:: Entries provided

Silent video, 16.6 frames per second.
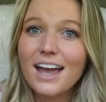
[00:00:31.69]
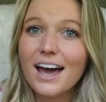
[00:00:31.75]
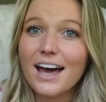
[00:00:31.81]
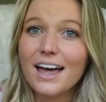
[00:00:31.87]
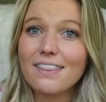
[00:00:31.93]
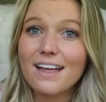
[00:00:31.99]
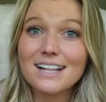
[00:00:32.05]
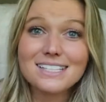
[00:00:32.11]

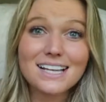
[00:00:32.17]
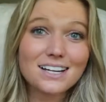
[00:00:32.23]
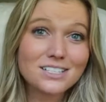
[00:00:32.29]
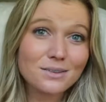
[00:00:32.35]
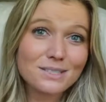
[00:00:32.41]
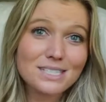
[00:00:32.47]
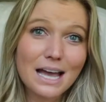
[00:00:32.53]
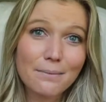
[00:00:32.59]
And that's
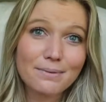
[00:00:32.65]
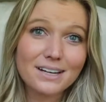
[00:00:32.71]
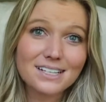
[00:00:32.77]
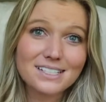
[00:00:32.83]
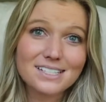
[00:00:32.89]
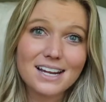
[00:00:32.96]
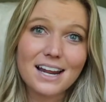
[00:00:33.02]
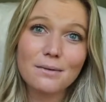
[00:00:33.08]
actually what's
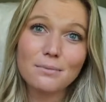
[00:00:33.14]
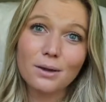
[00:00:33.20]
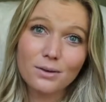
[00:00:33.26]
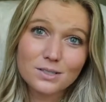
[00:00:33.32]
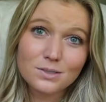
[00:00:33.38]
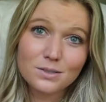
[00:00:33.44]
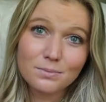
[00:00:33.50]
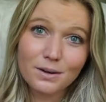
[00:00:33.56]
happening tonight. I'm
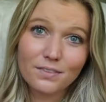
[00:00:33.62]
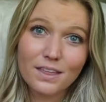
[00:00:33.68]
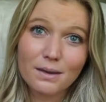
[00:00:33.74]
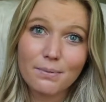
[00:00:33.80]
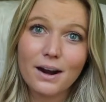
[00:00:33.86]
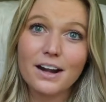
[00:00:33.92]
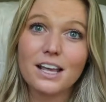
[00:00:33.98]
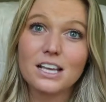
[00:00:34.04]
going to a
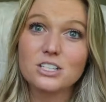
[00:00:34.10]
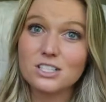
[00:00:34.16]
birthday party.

::::

> _The problem_
Make an exact copy of every entry above, but keep the pictures out of it.

> _Your response_
Silent video, 16.6 frames per second.
[00:00:31.69]
[00:00:31.75]
[00:00:31.81]
[00:00:31.87]
[00:00:31.93]
[00:00:31.99]
[00:00:32.05]
[00:00:32.11]

[00:00:32.17]
[00:00:32.23]
[00:00:32.29]
[00:00:32.35]
[00:00:32.41]
[00:00:32.47]
[00:00:32.53]
[00:00:32.59]
And that's
[00:00:32.65]
[00:00:32.71]
[00:00:32.77]
[00:00:32.83]
[00:00:32.89]
[00:00:32.96]
[00:00:33.02]
[00:00:33.08]
actually what's
[00:00:33.14]
[00:00:33.20]
[00:00:33.26]
[00:00:33.32]
[00:00:33.38]
[00:00:33.44]
[00:00:33.50]
[00:00:33.56]
happening tonight. I'm
[00:00:33.62]
[00:00:33.68]
[00:00:33.74]
[00:00:33.80]
[00:00:33.86]
[00:00:33.92]
[00:00:33.98]
[00:00:34.04]
going to a
[00:00:34.10]
[00:00:34.16]
birthday party.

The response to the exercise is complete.